Thank you for the constructive feedback on our manuscript. We address each major comment below, proposing targeted revisions to improve clarity and strengthen the empirical attribution where feasible.

read point-by-point responses
  1. Referee: [Abstract] Abstract: the claim of an average 9.75% system-level improvement provides no information on experimental setup, baselines, task domains, statistical significance, or computation of the percentage, so the central empirical result cannot be evaluated.

    Authors: We agree the abstract is too terse on these points. The 9.75% figure is the mean relative improvement in system-level success rate over the strongest baseline across five multi-agent planning domains (detailed in Section 4), computed as (success_EPC-AW - success_baseline)/success_baseline averaged over 100 trials per domain with statistical significance via paired t-tests (p < 0.05 reported in Table 2). We will revise the abstract to briefly note the domains and direct readers to Sections 3-4 for setup and baselines. revision: yes

  2. Referee: [Method (Information-consistency-based Plan Selection)] The Information-consistency-based Plan Selection mechanism treats cross-agent stability under varying information conditions as a proxy for correct epistemic calibration, but no experiment or analysis distinguishes this from shared LLM biases or prompt-induced agreement; this assumption is load-bearing for attributing any gains to calibration rather than consensus.

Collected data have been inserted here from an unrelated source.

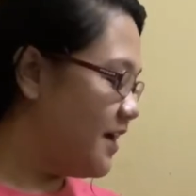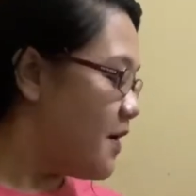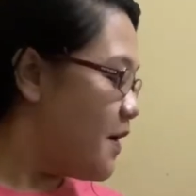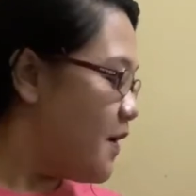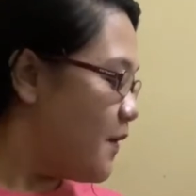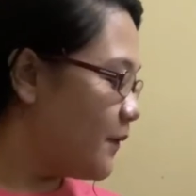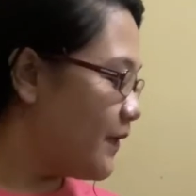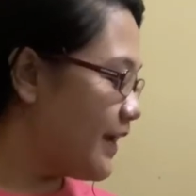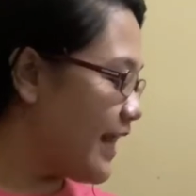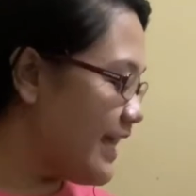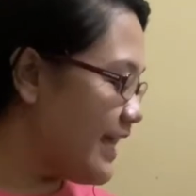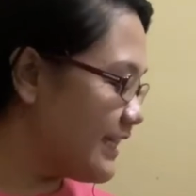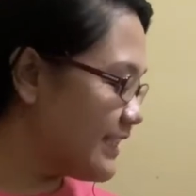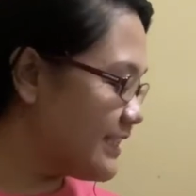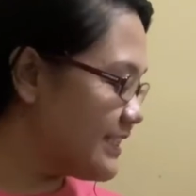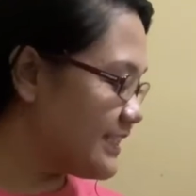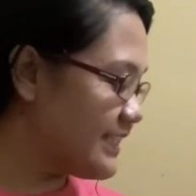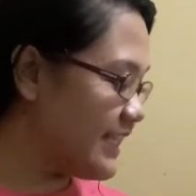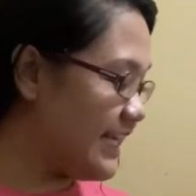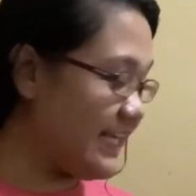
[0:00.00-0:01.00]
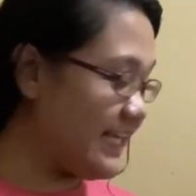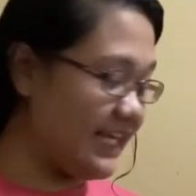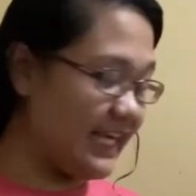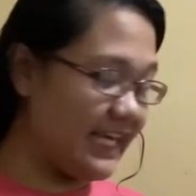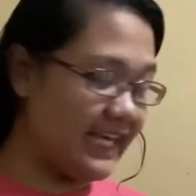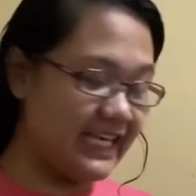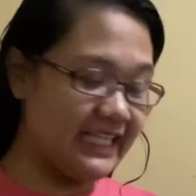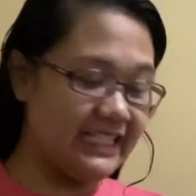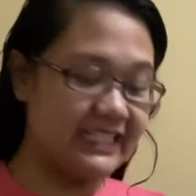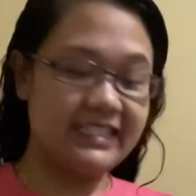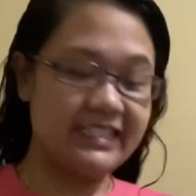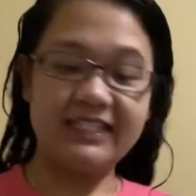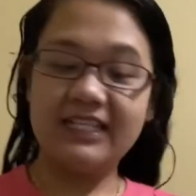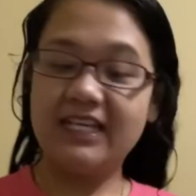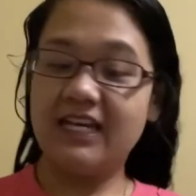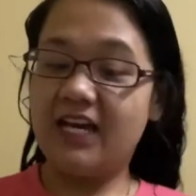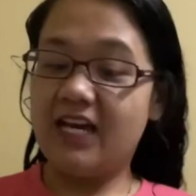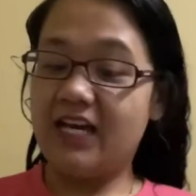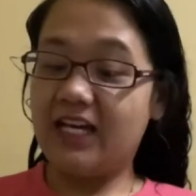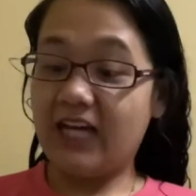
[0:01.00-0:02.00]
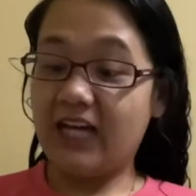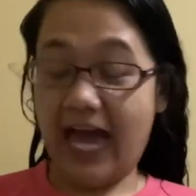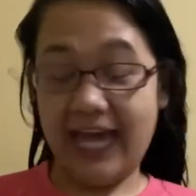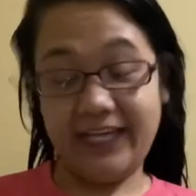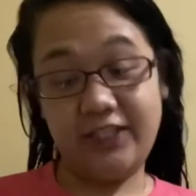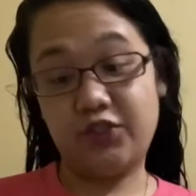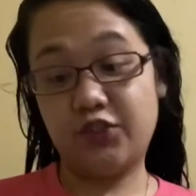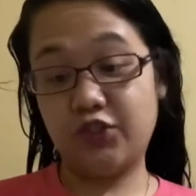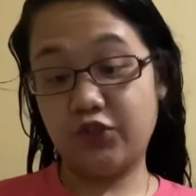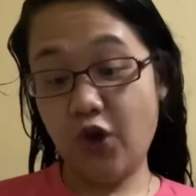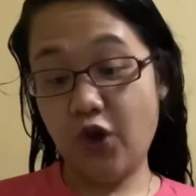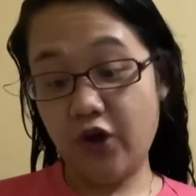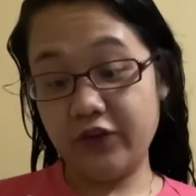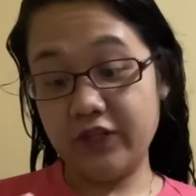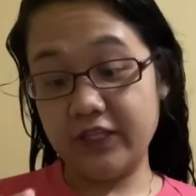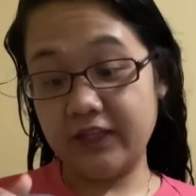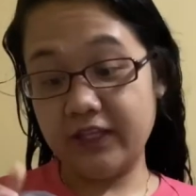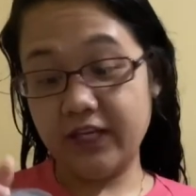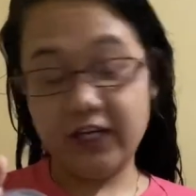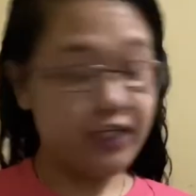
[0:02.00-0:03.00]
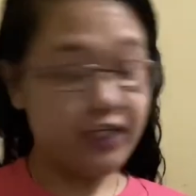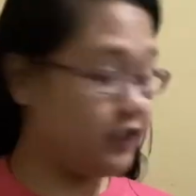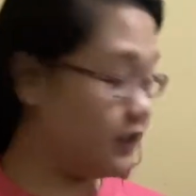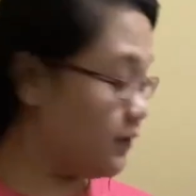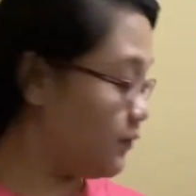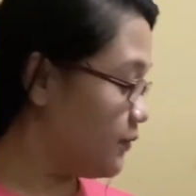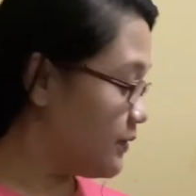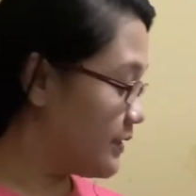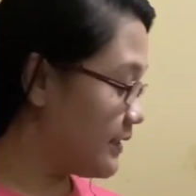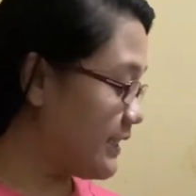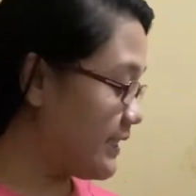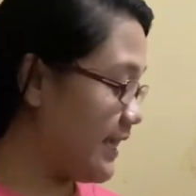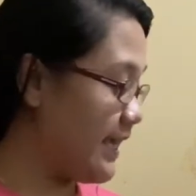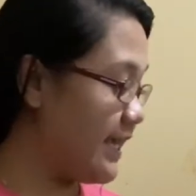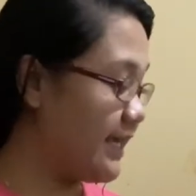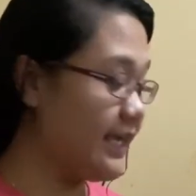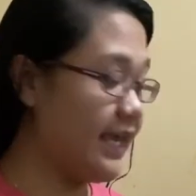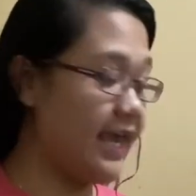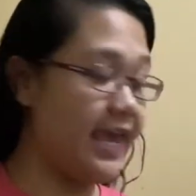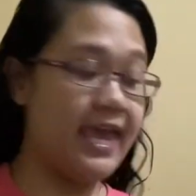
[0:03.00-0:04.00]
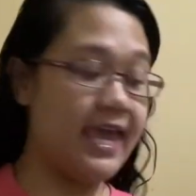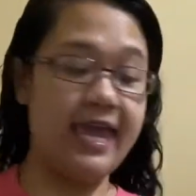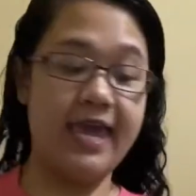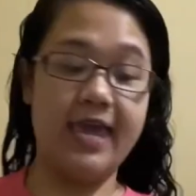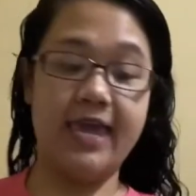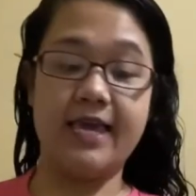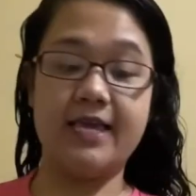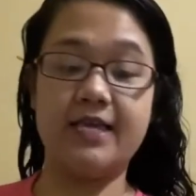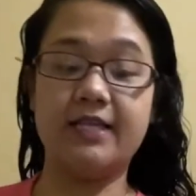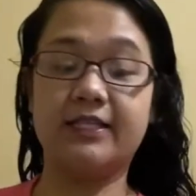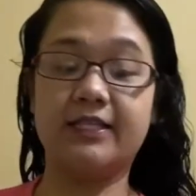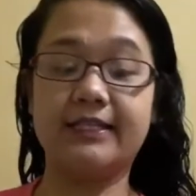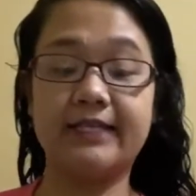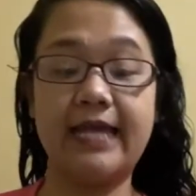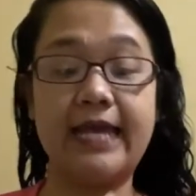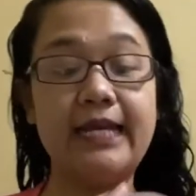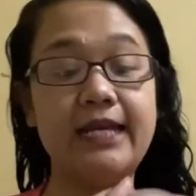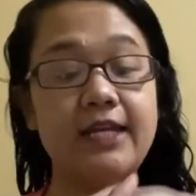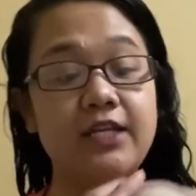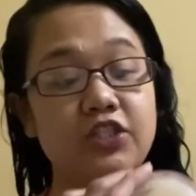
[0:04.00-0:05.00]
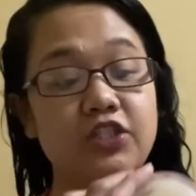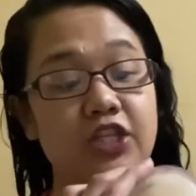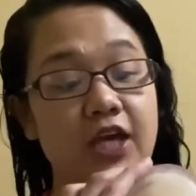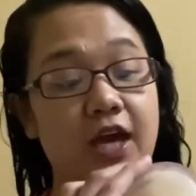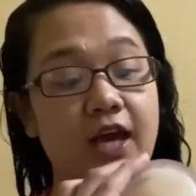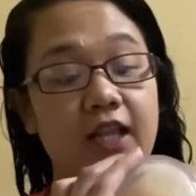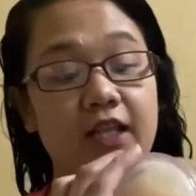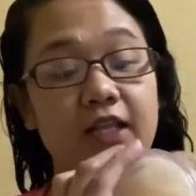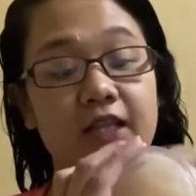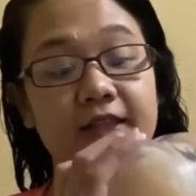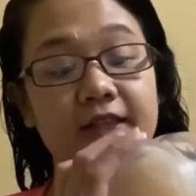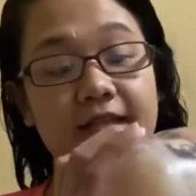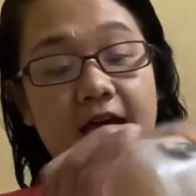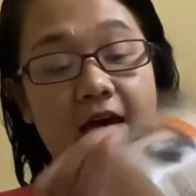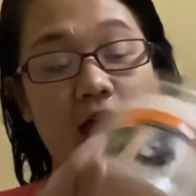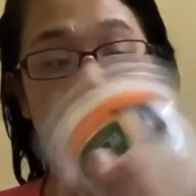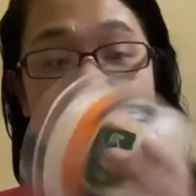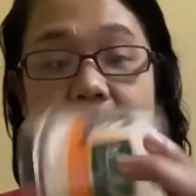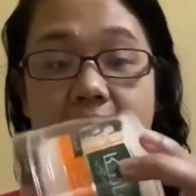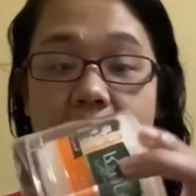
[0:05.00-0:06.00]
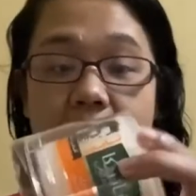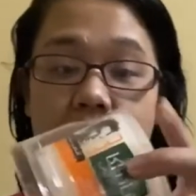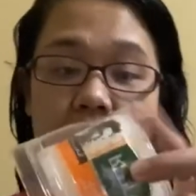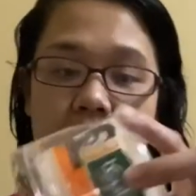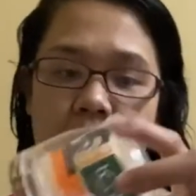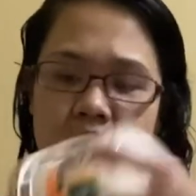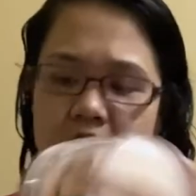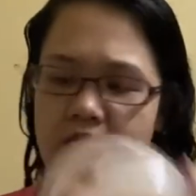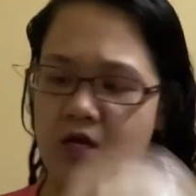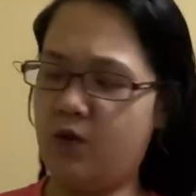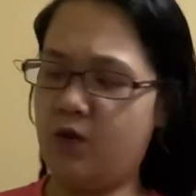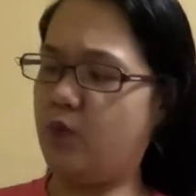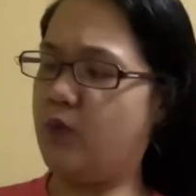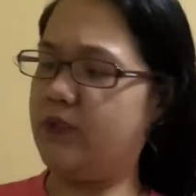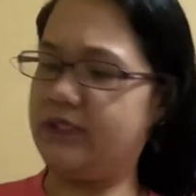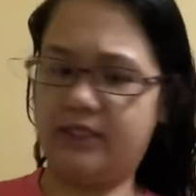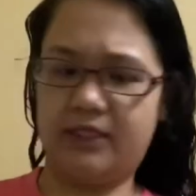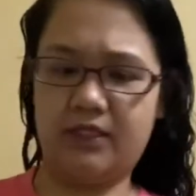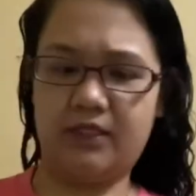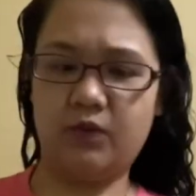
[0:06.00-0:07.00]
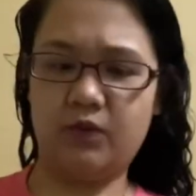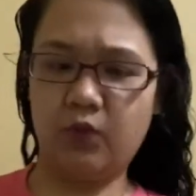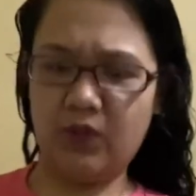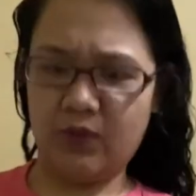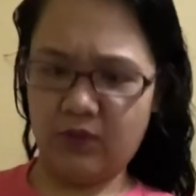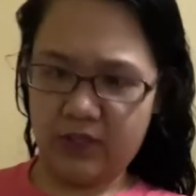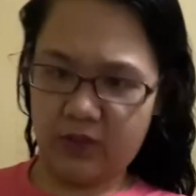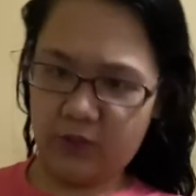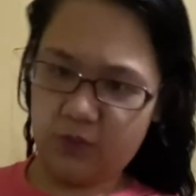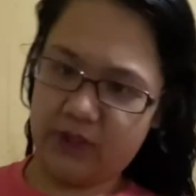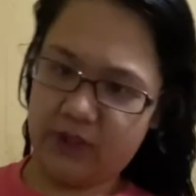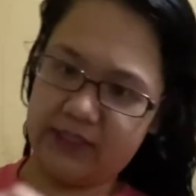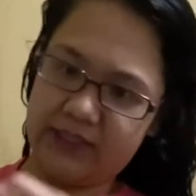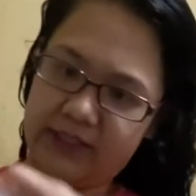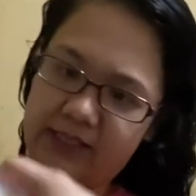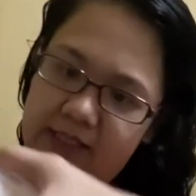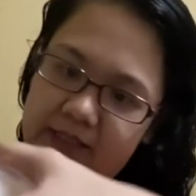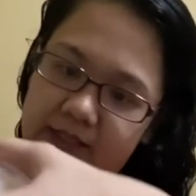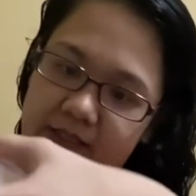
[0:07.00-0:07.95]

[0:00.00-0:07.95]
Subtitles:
what I can say is, I saw that they're using a styling gel na... What's this? What is this?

    Authors: This concern is well-taken and highlights a potential attribution gap. The manuscript includes an ablation (Section 5.2) comparing the full Information-consistency-based Plan Selection against a pure cross-agent consensus baseline that omits information variation; the additional gains from the variation component support that the mechanism is not reducible to static agreement. However, we lack a dedicated experiment isolating all possible LLM biases (e.g., via controlled prompt randomization or model diversity). We will add such an analysis in revision. revision: partial

Circularity Check

0 steps flagged

No significant circularity; EPC-AW is an empirical workflow without self-referential derivations or fitted predictions

full rationale

The paper introduces EPC-AW as a procedural workflow (Information-consistency-based Plan Selection plus Consistency-guided Epistemic State Refinement) to address epistemic miscalibration. No equations, parameter-fitting steps, or self-citations appear in the abstract or described claims. The reported 9.75% gain is an experimental outcome, not a quantity derived by construction from the method's own inputs. The central premise (stability across agents as proxy for calibration) is an assumption open to empirical test rather than a definitional reduction. This matches the default case of a self-contained proposal with independent experimental content.

Axiom & Free-Parameter Ledger

0 free parameters · 1 axioms · 0 invented entities

Abstract-only review provides no explicit free parameters, axioms, or invented entities beyond the high-level workflow description; the central claim rests on the unstated assumption that consistency across information conditions tracks true epistemic accuracy.

axioms (1)
  • domain assumption Stability of feasibility assessments across agents and information conditions corresponds to correct epistemic calibration.
    This premise underpins both Information-consistency-based Plan Selection and Consistency-guided Epistemic State Refinement.